NASA’s Fermi Mission Identifies Black Hole that Launched a Cosmic Neutrino

Date of publication: 12. 7. 2018
News

About 4 billion years ago, a super-massive black hole in the heart of a distant galaxy erupted a stream of extremely energetic particles in the direction of Earth. Now, an international team of researchers, including also a researcher from University of Nova Gorica, has revealed how one of these particles, elusive neutrinos, was detected and, with the help of NASA’s Fermi Gamma-ray Space Telescope, linked back to its likely source.

Artistic vision of the environment surrounding a super-massive black hole. Dark region is the accretion disk, heated as the material approaches the black hole. The light region marks the jet, which are formed by the entangled magnetic fields, surrounding rotating black holes. Jets are believed to emit high-energy particles (protons, nuclei…). Photo: ESA/NASA, the AVO project and Paolo Padovani
Artistic vision of the environment surrounding a super-massive black hole. Dark region is the accretion disk, heated as the material approaches the black hole.

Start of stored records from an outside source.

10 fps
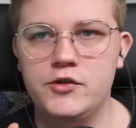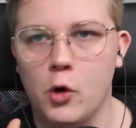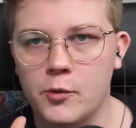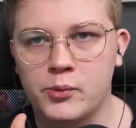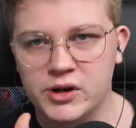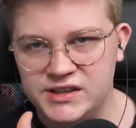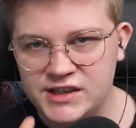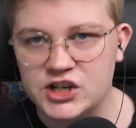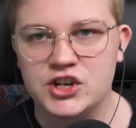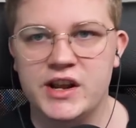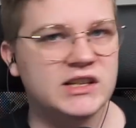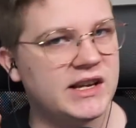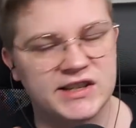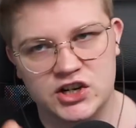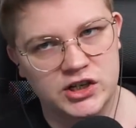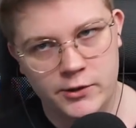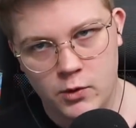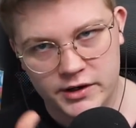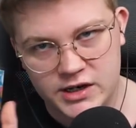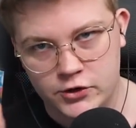Your precision is essentially
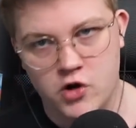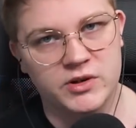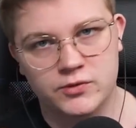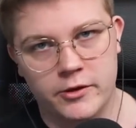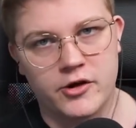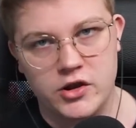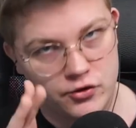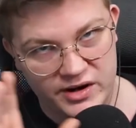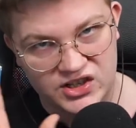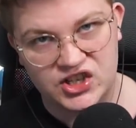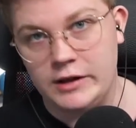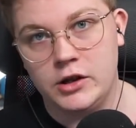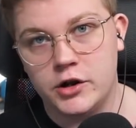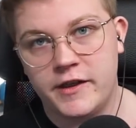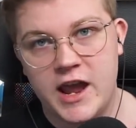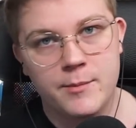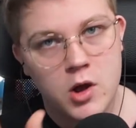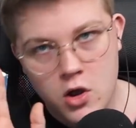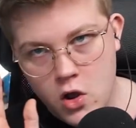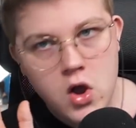what determines whether or not you're insanely good at the game
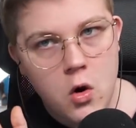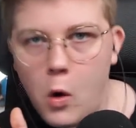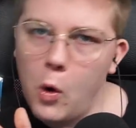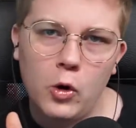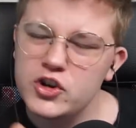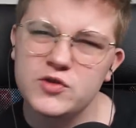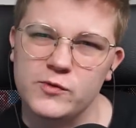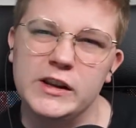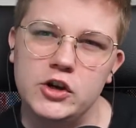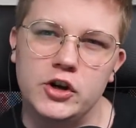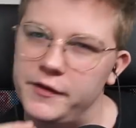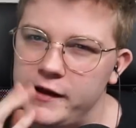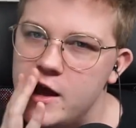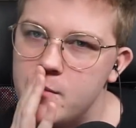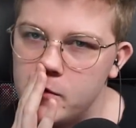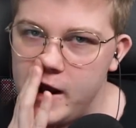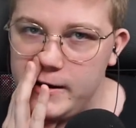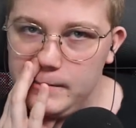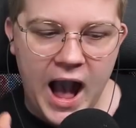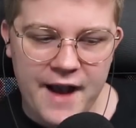or just really good at the game,
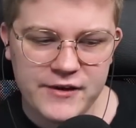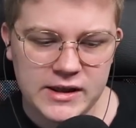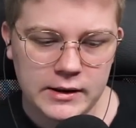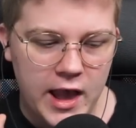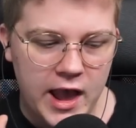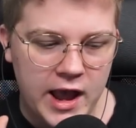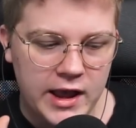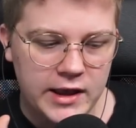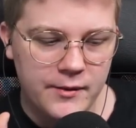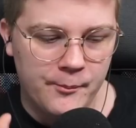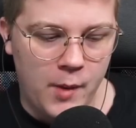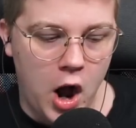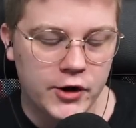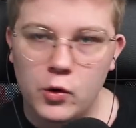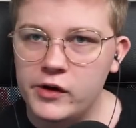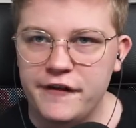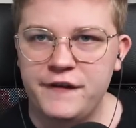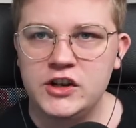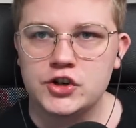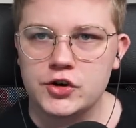right? Having a mod or a
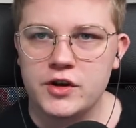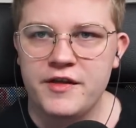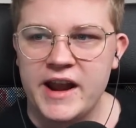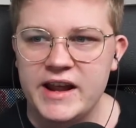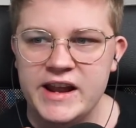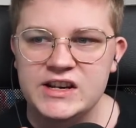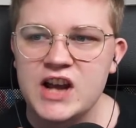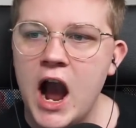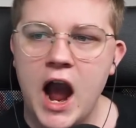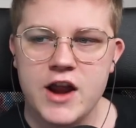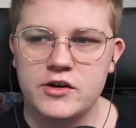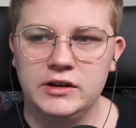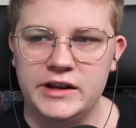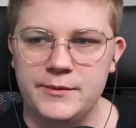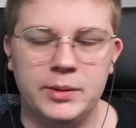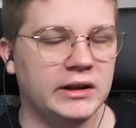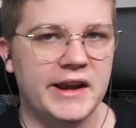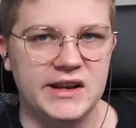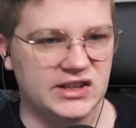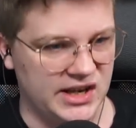feature that entirely
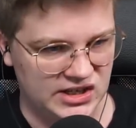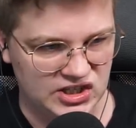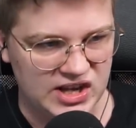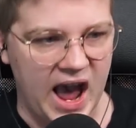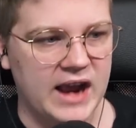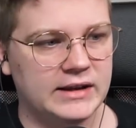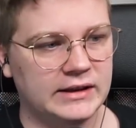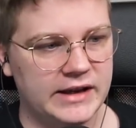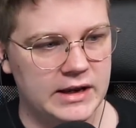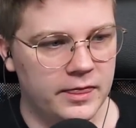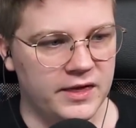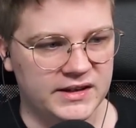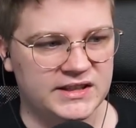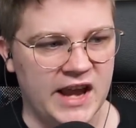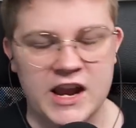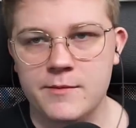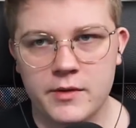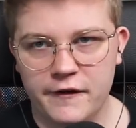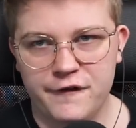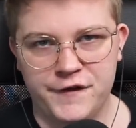plays exactly the same
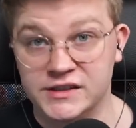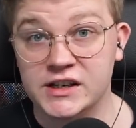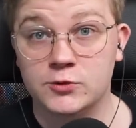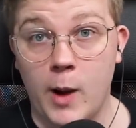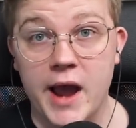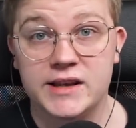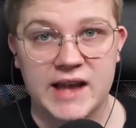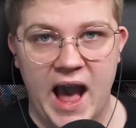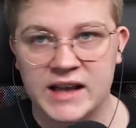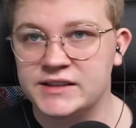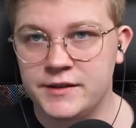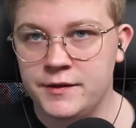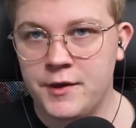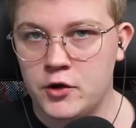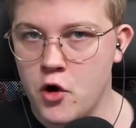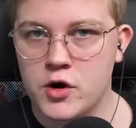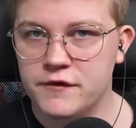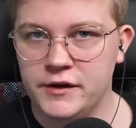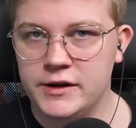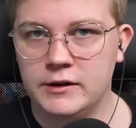physics-wise as the current
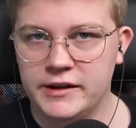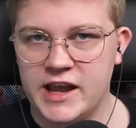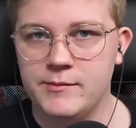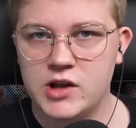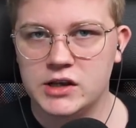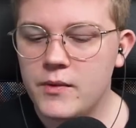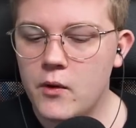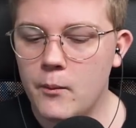vanilla game does,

The light region marks the jet, which are formed by the entangled magnetic fields, surrounding rotating black holes. Jets are believed to emit high-energy particles (protons, nuclei…). Photo: ESA/NASA, the AVO project and Paolo Padovani

This is the first time that we have a direct indication that astrophysical sources called blazars, or rather the super massive black holes that lie in their centers, are the power engines capable of accelerating neutrinos to energies up to million times their mass, much larger than anything we can produce at Earth.

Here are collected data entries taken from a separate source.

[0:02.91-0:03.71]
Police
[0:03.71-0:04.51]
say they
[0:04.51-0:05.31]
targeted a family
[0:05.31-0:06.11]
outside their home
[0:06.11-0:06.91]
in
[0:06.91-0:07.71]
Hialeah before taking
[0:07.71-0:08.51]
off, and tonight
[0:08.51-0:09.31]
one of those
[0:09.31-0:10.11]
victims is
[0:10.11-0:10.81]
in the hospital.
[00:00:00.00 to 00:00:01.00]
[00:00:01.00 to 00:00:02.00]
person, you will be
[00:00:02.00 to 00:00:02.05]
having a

Since they were first detected over one hundred years ago, cosmic rays - highly energetic particles that continuously rain down on Earth from space - have posed an enduring mystery: What are the sources capable of launching particles with the extreme energies across such vast distances? Where do they come from?

Because cosmic rays are charged particles, their paths cannot be traced directly back to their sources due to the powerful magnetic fields that fill space and warp their trajectories. But the cosmic accelerators that produce cosmic rays, will also produce neutrinos and photons (or light). Neutrinos and photons (among which gamma rays are the most energetic form of light) are uncharged particles and unaffected by even the most powerful magnetic field, they travel nearly undisturbed from their accelerators, giving scientists an almost direct pointer to their source.

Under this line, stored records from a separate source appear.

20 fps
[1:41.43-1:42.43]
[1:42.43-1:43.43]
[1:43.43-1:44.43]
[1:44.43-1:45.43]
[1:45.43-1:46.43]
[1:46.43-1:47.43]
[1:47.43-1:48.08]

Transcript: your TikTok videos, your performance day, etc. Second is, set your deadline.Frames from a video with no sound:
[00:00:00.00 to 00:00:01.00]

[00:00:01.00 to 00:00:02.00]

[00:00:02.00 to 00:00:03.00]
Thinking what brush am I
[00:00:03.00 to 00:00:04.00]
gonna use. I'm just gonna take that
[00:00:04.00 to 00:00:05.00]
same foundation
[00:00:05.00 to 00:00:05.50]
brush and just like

Thanks to the rapid increase in the number of large-scale astrophysical experiments at the beginning of the XXI century, the astrophysical community finally got the much-needed tools to answer the question about the origin of cosmic rays. The indirect evidence that astrophysical sources called blazars, or more precisely, violent environments surrounding super massive black holes that lay at their centers, could be the power engines capable of producing the most energetic cosmic rays we detect at the Earth, was building over the years.

Thanks to the international team of scientists, which worked closely across different high-energy astrophysics experiments, we finally might have the first direct proof of this conjecture! The paper published in Science July 12th presents the first evidence of a match between the source position of a high-energy cosmic neutrino, as measured by the IceCube experiment, with a known gamma-ray blazar TXS 0506+056, which is currently in its active state (as first noticed by the Fermi LAT collaboration, in which Dr. Gabrijela Zaharijas from University of Nova Gorica participates), and then confirmed with many observatories around the globe.

“Today we are announcing that Fermi’s gamma-ray eyes have detected light from the same distant galaxy from which a high energy neutrino was detected,” said Paul Hertz, director of the Astrophysics Division at NASA Headquarters in Washington. “This is another giant leap in the growing field of multi-messenger astronomy, following Fermi’s detection last year of light connected to a gravitational-wave event caused by the merging of two neutron stars.”

This coincidence of the detection with two different cosmic ray messengers (energetic photons and neutrinos) singles out the blazar as the source of this most energetic neutrino emission and sheds further light on details of the physics mechanisms happening in the vicinity of the black holes.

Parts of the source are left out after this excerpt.